↓↓↓

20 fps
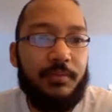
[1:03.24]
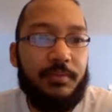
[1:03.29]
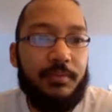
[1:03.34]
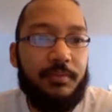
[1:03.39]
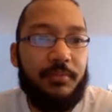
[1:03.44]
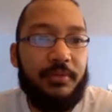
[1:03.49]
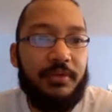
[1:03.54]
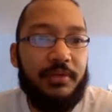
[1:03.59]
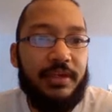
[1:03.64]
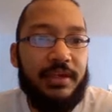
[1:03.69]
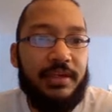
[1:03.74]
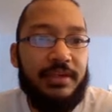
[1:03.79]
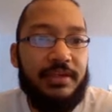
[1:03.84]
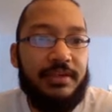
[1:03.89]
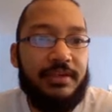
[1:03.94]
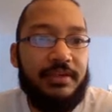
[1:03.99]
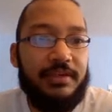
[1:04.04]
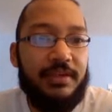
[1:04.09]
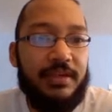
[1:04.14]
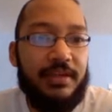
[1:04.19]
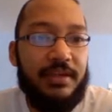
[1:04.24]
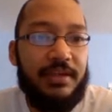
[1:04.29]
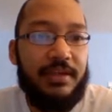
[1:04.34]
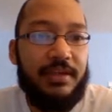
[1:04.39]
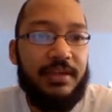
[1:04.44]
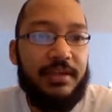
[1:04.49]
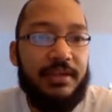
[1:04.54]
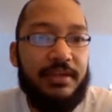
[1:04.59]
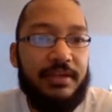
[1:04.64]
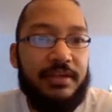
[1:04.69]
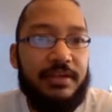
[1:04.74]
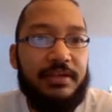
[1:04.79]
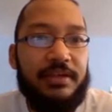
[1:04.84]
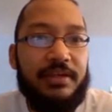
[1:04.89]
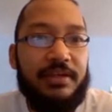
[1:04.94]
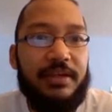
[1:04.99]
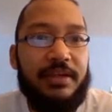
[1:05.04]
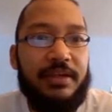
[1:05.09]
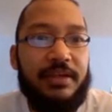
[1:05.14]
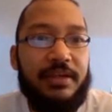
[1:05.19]
was 1.8 and
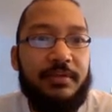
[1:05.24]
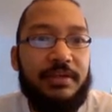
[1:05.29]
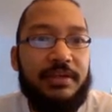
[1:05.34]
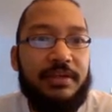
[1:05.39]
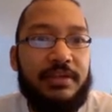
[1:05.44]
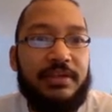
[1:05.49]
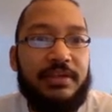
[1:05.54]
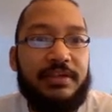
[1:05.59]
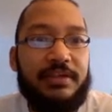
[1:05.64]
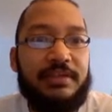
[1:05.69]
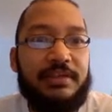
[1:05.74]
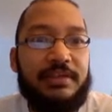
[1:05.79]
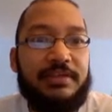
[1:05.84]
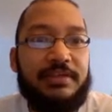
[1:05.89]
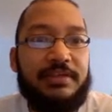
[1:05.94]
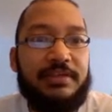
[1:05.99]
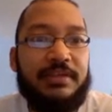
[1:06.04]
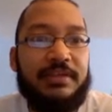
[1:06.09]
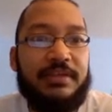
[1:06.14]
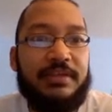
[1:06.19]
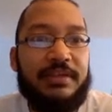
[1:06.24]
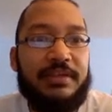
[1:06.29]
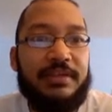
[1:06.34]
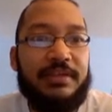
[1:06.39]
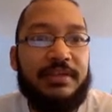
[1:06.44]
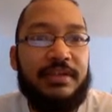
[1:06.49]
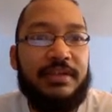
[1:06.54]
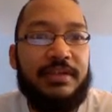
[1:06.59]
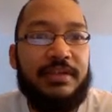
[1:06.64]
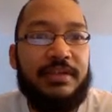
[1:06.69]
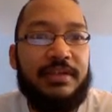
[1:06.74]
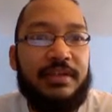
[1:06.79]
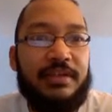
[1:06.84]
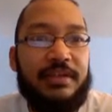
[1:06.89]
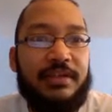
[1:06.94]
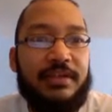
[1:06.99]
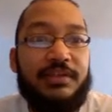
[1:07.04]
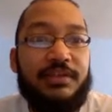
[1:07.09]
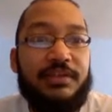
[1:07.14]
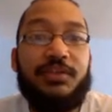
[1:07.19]
now it is
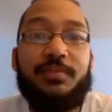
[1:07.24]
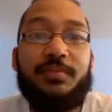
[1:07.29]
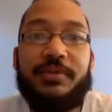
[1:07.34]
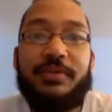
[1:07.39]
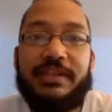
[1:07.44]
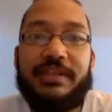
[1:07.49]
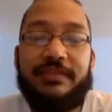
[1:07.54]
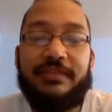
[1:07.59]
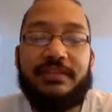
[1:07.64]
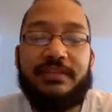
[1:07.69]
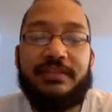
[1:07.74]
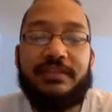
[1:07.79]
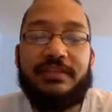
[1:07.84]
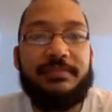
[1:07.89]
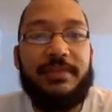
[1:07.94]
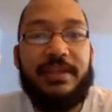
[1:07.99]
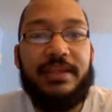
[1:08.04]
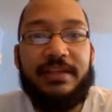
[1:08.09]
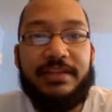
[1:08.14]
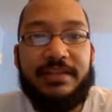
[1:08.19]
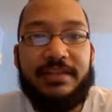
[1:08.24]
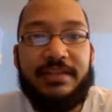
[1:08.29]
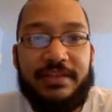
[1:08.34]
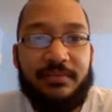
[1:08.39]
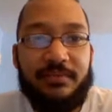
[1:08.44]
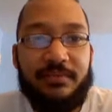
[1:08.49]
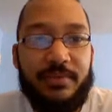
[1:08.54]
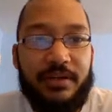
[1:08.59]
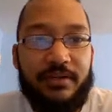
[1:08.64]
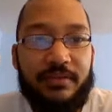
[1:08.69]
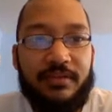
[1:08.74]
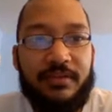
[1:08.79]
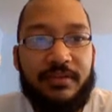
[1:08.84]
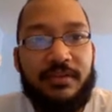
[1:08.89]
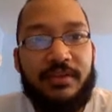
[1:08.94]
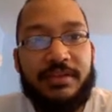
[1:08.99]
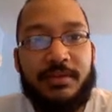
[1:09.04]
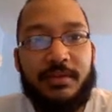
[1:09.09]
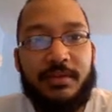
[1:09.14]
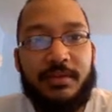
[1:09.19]
2.7, and it's even brighter. The
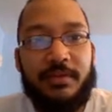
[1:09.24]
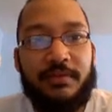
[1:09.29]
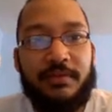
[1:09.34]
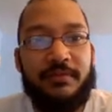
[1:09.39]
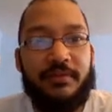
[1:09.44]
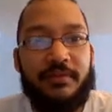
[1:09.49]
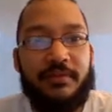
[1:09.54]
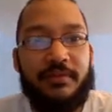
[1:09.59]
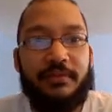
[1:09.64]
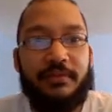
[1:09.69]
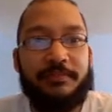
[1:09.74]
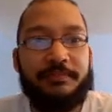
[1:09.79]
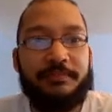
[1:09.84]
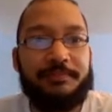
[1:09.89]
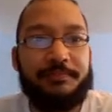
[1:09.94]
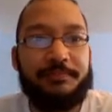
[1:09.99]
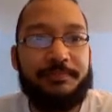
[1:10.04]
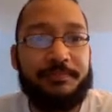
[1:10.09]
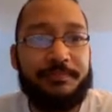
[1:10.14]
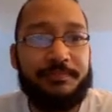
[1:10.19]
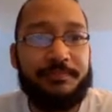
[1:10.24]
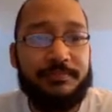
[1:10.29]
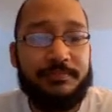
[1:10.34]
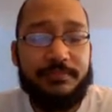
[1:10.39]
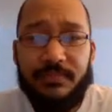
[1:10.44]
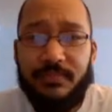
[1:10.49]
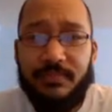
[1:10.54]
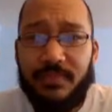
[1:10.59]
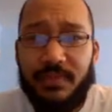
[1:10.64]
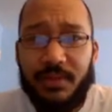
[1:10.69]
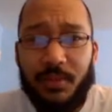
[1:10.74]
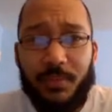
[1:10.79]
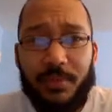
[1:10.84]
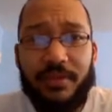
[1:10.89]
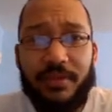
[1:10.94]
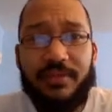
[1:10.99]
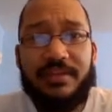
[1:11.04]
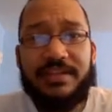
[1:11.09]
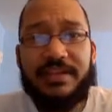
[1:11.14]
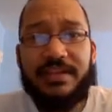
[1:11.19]
lines go even further. What do
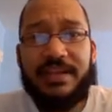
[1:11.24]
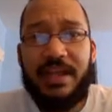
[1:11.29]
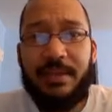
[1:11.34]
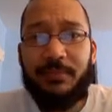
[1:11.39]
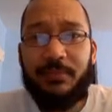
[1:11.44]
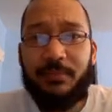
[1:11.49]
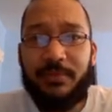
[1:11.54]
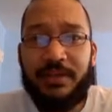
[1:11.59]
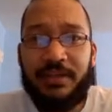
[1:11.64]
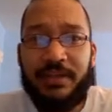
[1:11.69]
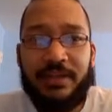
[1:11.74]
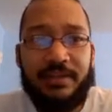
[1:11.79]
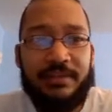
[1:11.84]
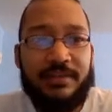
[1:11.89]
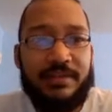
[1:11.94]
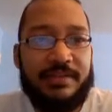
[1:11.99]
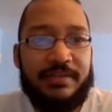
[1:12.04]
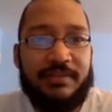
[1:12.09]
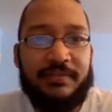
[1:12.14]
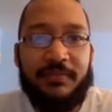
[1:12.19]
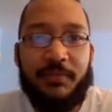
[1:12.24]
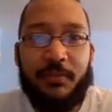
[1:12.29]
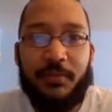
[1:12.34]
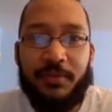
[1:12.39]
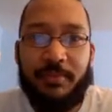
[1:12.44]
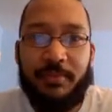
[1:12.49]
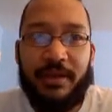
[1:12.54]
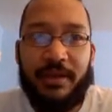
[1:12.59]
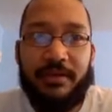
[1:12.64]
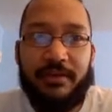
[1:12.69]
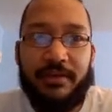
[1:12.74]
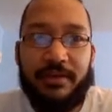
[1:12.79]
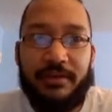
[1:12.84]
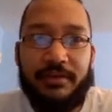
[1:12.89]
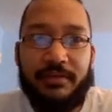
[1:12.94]
you think is going to happen when I add this fourth battery?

↑↑↑

## Directions for this task
Without carrying over any picture, write out the entries above once more, exactly.

## Response area
20 fps
[1:03.24]
[1:03.29]
[1:03.34]
[1:03.39]
[1:03.44]
[1:03.49]
[1:03.54]
[1:03.59]
[1:03.64]
[1:03.69]
[1:03.74]
[1:03.79]
[1:03.84]
[1:03.89]
[1:03.94]
[1:03.99]
[1:04.04]
[1:04.09]
[1:04.14]
[1:04.19]
[1:04.24]
[1:04.29]
[1:04.34]
[1:04.39]
[1:04.44]
[1:04.49]
[1:04.54]
[1:04.59]
[1:04.64]
[1:04.69]
[1:04.74]
[1:04.79]
[1:04.84]
[1:04.89]
[1:04.94]
[1:04.99]
[1:05.04]
[1:05.09]
[1:05.14]
[1:05.19]
was 1.8 and
[1:05.24]
[1:05.29]
[1:05.34]
[1:05.39]
[1:05.44]
[1:05.49]
[1:05.54]
[1:05.59]
[1:05.64]
[1:05.69]
[1:05.74]
[1:05.79]
[1:05.84]
[1:05.89]
[1:05.94]
[1:05.99]
[1:06.04]
[1:06.09]
[1:06.14]
[1:06.19]
[1:06.24]
[1:06.29]
[1:06.34]
[1:06.39]
[1:06.44]
[1:06.49]
[1:06.54]
[1:06.59]
[1:06.64]
[1:06.69]
[1:06.74]
[1:06.79]
[1:06.84]
[1:06.89]
[1:06.94]
[1:06.99]
[1:07.04]
[1:07.09]
[1:07.14]
[1:07.19]
now it is
[1:07.24]
[1:07.29]
[1:07.34]
[1:07.39]
[1:07.44]
[1:07.49]
[1:07.54]
[1:07.59]
[1:07.64]
[1:07.69]
[1:07.74]
[1:07.79]
[1:07.84]
[1:07.89]
[1:07.94]
[1:07.99]
[1:08.04]
[1:08.09]
[1:08.14]
[1:08.19]
[1:08.24]
[1:08.29]
[1:08.34]
[1:08.39]
[1:08.44]
[1:08.49]
[1:08.54]
[1:08.59]
[1:08.64]
[1:08.69]
[1:08.74]
[1:08.79]
[1:08.84]
[1:08.89]
[1:08.94]
[1:08.99]
[1:09.04]
[1:09.09]
[1:09.14]
[1:09.19]
2.7, and it's even brighter. The
[1:09.24]
[1:09.29]
[1:09.34]
[1:09.39]
[1:09.44]
[1:09.49]
[1:09.54]
[1:09.59]
[1:09.64]
[1:09.69]
[1:09.74]
[1:09.79]
[1:09.84]
[1:09.89]
[1:09.94]
[1:09.99]
[1:10.04]
[1:10.09]
[1:10.14]
[1:10.19]
[1:10.24]
[1:10.29]
[1:10.34]
[1:10.39]
[1:10.44]
[1:10.49]
[1:10.54]
[1:10.59]
[1:10.64]
[1:10.69]
[1:10.74]
[1:10.79]
[1:10.84]
[1:10.89]
[1:10.94]
[1:10.99]
[1:11.04]
[1:11.09]
[1:11.14]
[1:11.19]
lines go even further. What do
[1:11.24]
[1:11.29]
[1:11.34]
[1:11.39]
[1:11.44]
[1:11.49]
[1:11.54]
[1:11.59]
[1:11.64]
[1:11.69]
[1:11.74]
[1:11.79]
[1:11.84]
[1:11.89]
[1:11.94]
[1:11.99]
[1:12.04]
[1:12.09]
[1:12.14]
[1:12.19]
[1:12.24]
[1:12.29]
[1:12.34]
[1:12.39]
[1:12.44]
[1:12.49]
[1:12.54]
[1:12.59]
[1:12.64]
[1:12.69]
[1:12.74]
[1:12.79]
[1:12.84]
[1:12.89]
[1:12.94]
you think is going to happen when I add this fourth battery?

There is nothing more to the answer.